Seguí sintiéndome terrible; en un día normal mi actividad más vigorosa fue moverme de la cama al sofá para ver televisión. Odiaba estar tan inactiva porque me encanta la escuela y adoro el tener siempre algo que hacer. Poco tiempo después, mi mamá descubrió el Centro de Fibromialgia y Fatiga. Hicimos una cita y quede asombrada en la primera visita. El médico me explicó lo que era la Fatiga Crónica y me habló de todos los tratamientos que tenían. Comencé un tratamiento de inmediato y un cambio drástico tuvo lugar. ¡Tenía energía! Desde entonces, solo he seguido mejorando. Estoy segura que el hecho de que soy joven influyó en mi rápida recuperación. He aprendido que necesito escuchar a mi cuerpo y saber cuando parar y descansar.

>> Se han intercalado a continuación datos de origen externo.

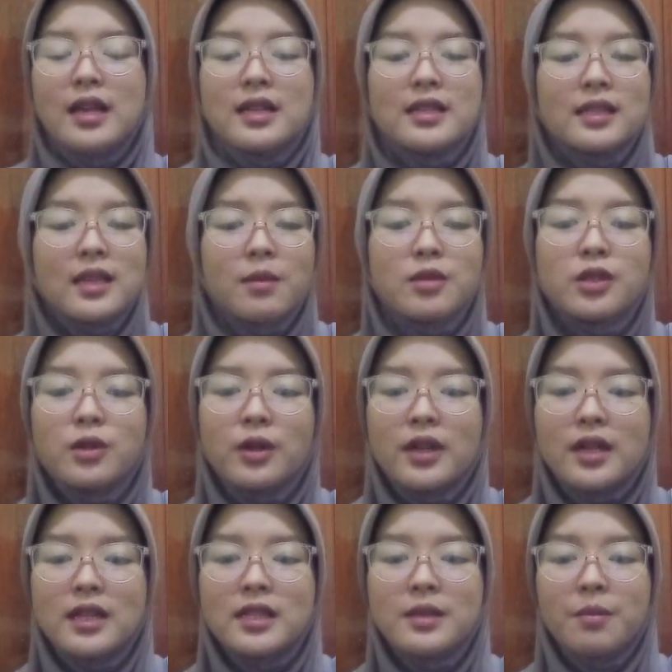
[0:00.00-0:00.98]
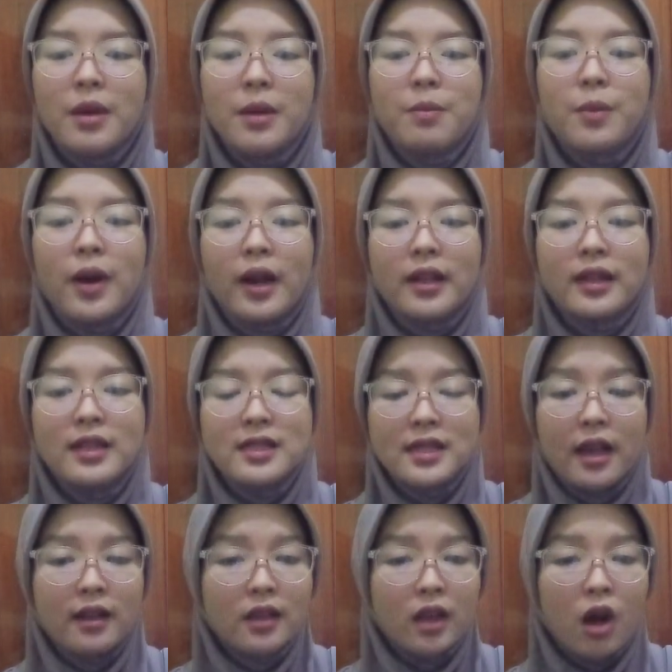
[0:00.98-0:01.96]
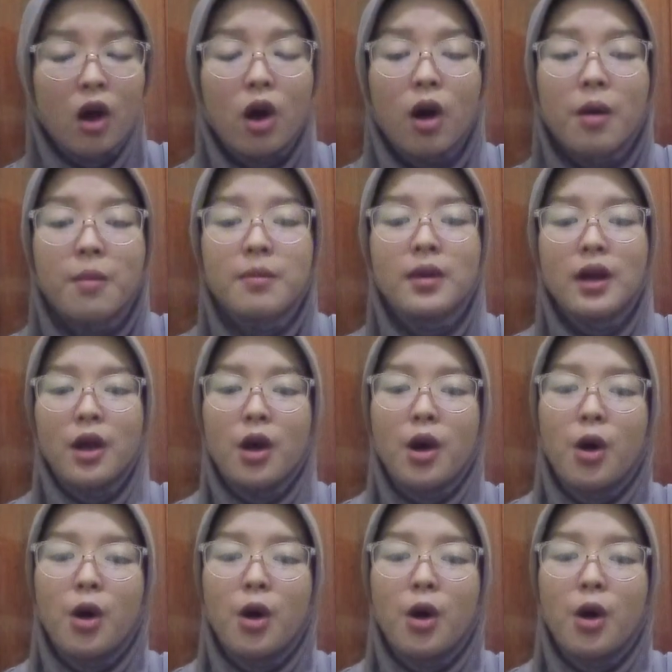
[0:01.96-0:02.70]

Some students may practice at home,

Ahora estoy en tercero de secundaria, esperando ansiosa por la temporada de fútbol y competencias de este año. Estoy tomando muchas clases este año y finalmente siento como si estuviera de vuelta la antigua yo. He vuelto a concentrarme, ya no me duelen los músculos, y ¡duermo fenomenal! No se donde estuviera de no haber encontrado el Centro de Fibromialgia y Fatiga. La amabilidad, apoyo, y comprensión que me han mostrado han sido mas de lo que lo que pude haber esperado.